A première vue, il a la meilleure place à table. La plus centrale, sous la lumière et au plus près du plat principal. En réalité, le dessous-de-plat occupe sans doute la plus misérable et la plus ingrate, avec celle du rince-doigts, peut-être. Tout se joue au-dessus de lui. Au premier « chaud devant ! », il doit accourir, mais, sitôt son poste pris, il ne voit plus rien du festin. Charge à lui d’accueillir les sujets brûlants et autres sorties de four gratinées, sans trembler ni se dérober.
Car le dessous-de-plat n’a pas le droit à l’erreur, on ne lui pardonnerait pas. S’il vacille, tout s’effondre, y compris la conversation. Pour le reste, même Jean-Michel Garric, conservateur du Musée des arts de la table de l’abbaye de Belleperche (Tarn-et-Garonne) a peu à dire sur lui. Il a beau chercher dans les rayonnages de la bibliothèque de l’abbaye, aucun ouvrage ne lui est consacré, pas la moindre ligne.
« Il y en a pourtant sur l’histoire des carafes ou des étiquettes au col des bouteilles », mais pas une étude sur « cet avatar du garde-nappe », poursuit le conservateur, cet ensemble d’éléments semblables aux dessous-de-verre ou aux plateaux chargés de protéger la table et son bois dès le XV? siècle. Il suppose que l’objet a pu séduire quelques collectionneurs, mais trop isolés pour se fédérer en association.
Lui fait remonter son usage à la seconde moitié du XIX? siècle, « pas dans les grandes familles, qui ne servent pas la marmite à table », mais sur les tables plus populaires et bourgeoises. « Un gadget, dit-il, apparu dans le sillage de la fabrication des biens de consommation pour la maison. » Certains auraient même renfermé des boîtes à musique.
Aujourd’hui, le dessous-de-plat doit rester modeste, mais joli pour ne pas gâcher la photo du rôti et rehausser la corbeille de fruit.
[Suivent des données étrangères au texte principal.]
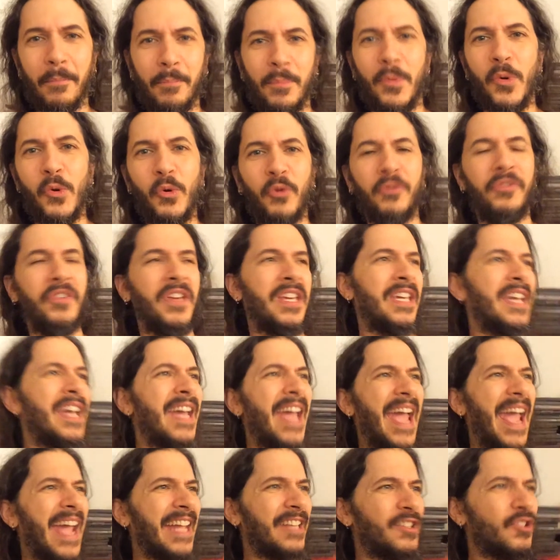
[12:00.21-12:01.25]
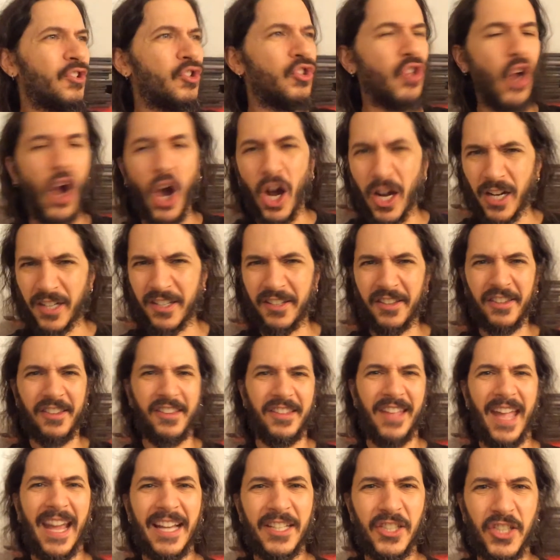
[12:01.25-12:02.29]
movie. And dark
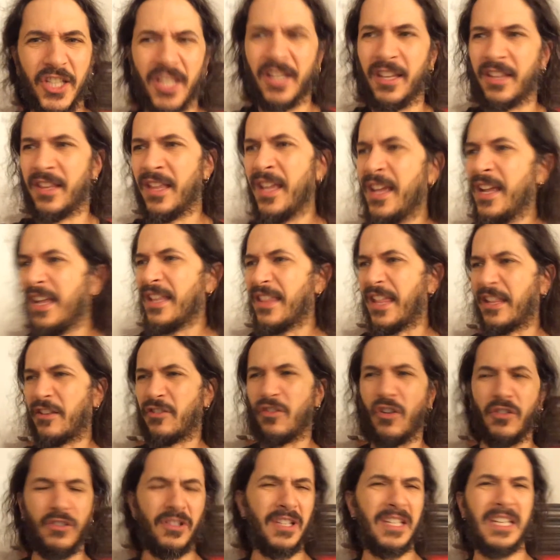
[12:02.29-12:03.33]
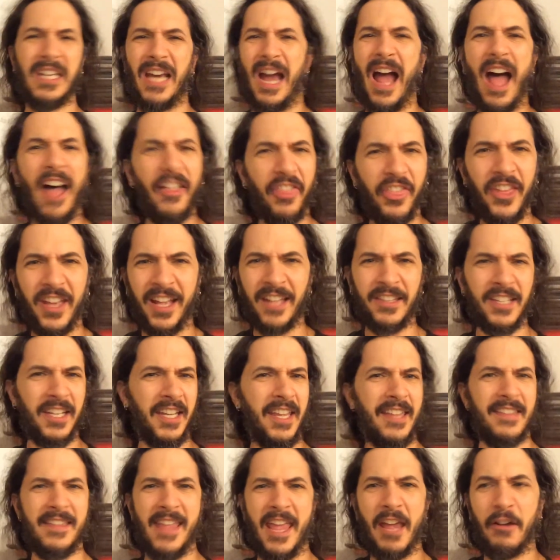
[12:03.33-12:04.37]
sections, that's gothic on the
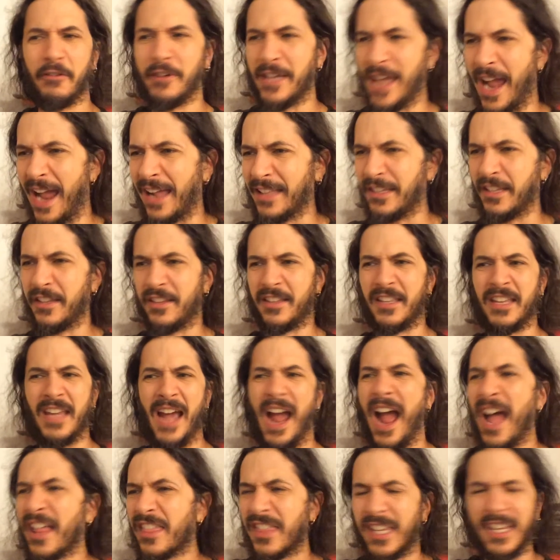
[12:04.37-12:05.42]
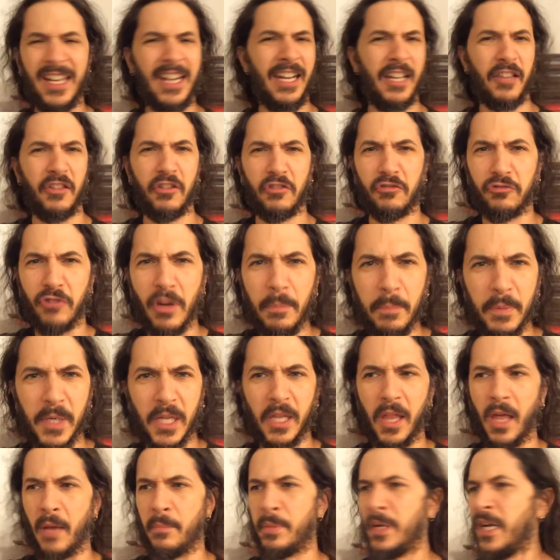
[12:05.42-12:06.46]
Canary Islands, gothic in a strip
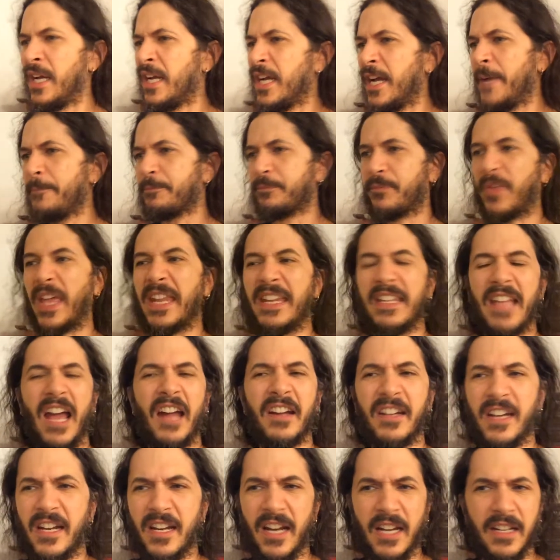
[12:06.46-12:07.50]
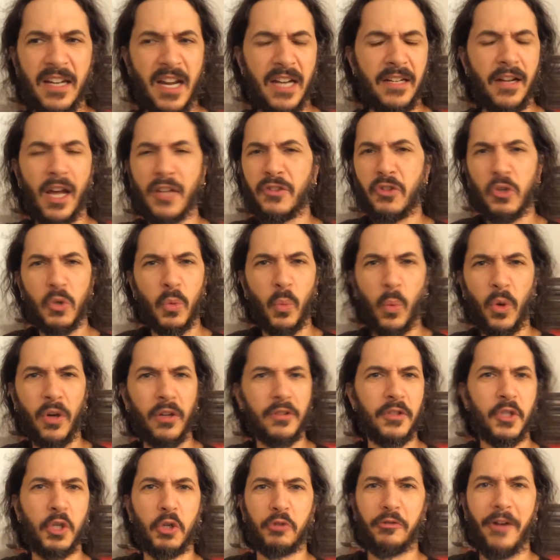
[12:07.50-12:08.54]
club, and an
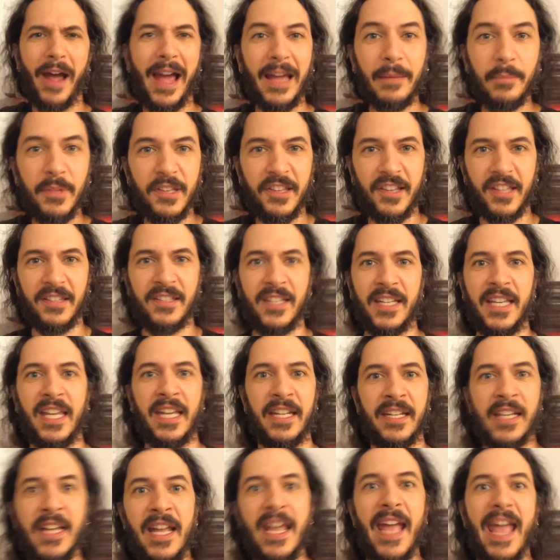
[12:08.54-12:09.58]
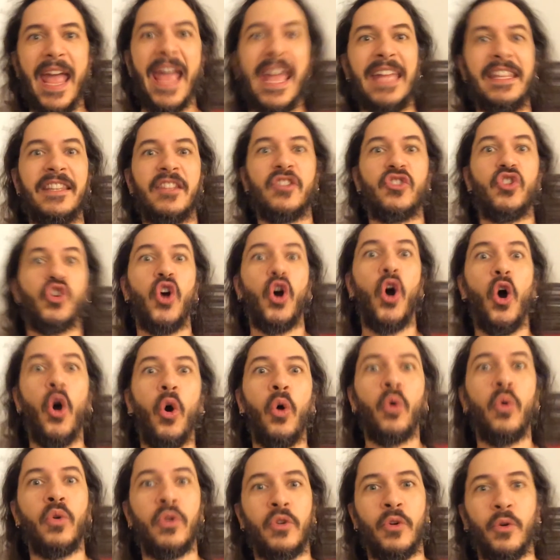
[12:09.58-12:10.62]
underworld crime syndicate, and
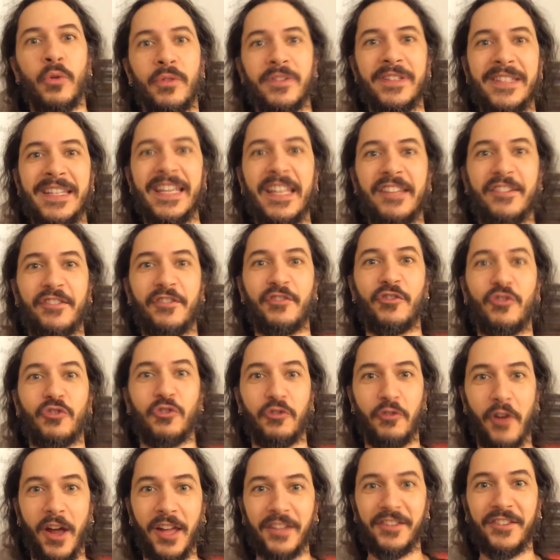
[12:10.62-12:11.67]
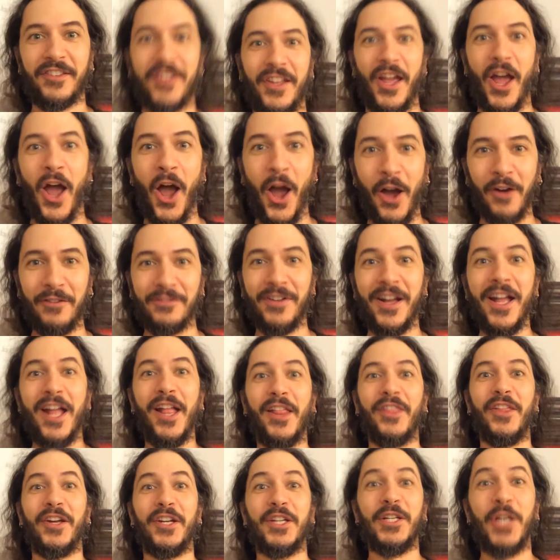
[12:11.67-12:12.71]
total distrust of
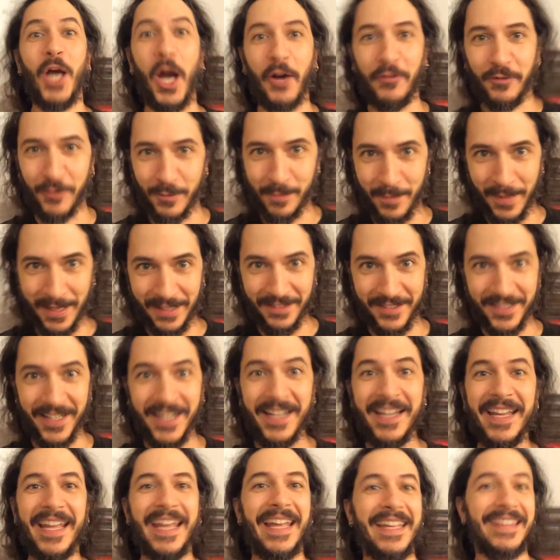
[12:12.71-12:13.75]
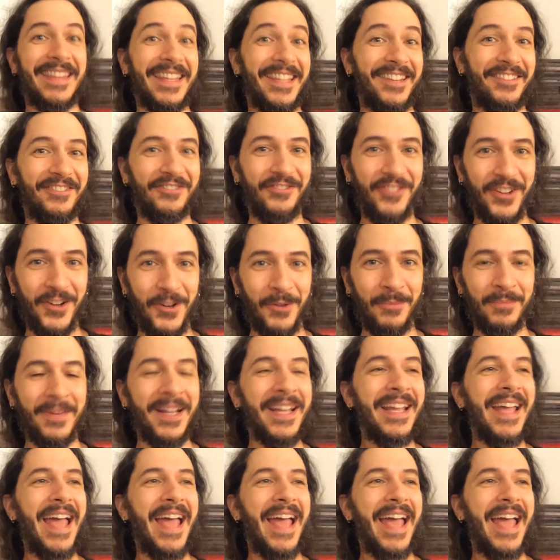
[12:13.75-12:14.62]
the government in this film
C’était le défi de Zone Denmark, jusque-là spécialiste des accessoires de salle de bains. Contre toute attente, la marque danoise a choisi le dessous-de-plat pour faire son entrée dans la cuisine et l’art de la table, et le studio VE2 pour le dessiner.
Son modèle hexagonal en silicone résistant à 230 °C, souple, ludique, géométrique et décliné en une dizaine de couleurs à moins de 10 euros, a gagné en visibilité et est devenu un best-seller. A tel point que certains le laissent trôner sur la table débarrassée.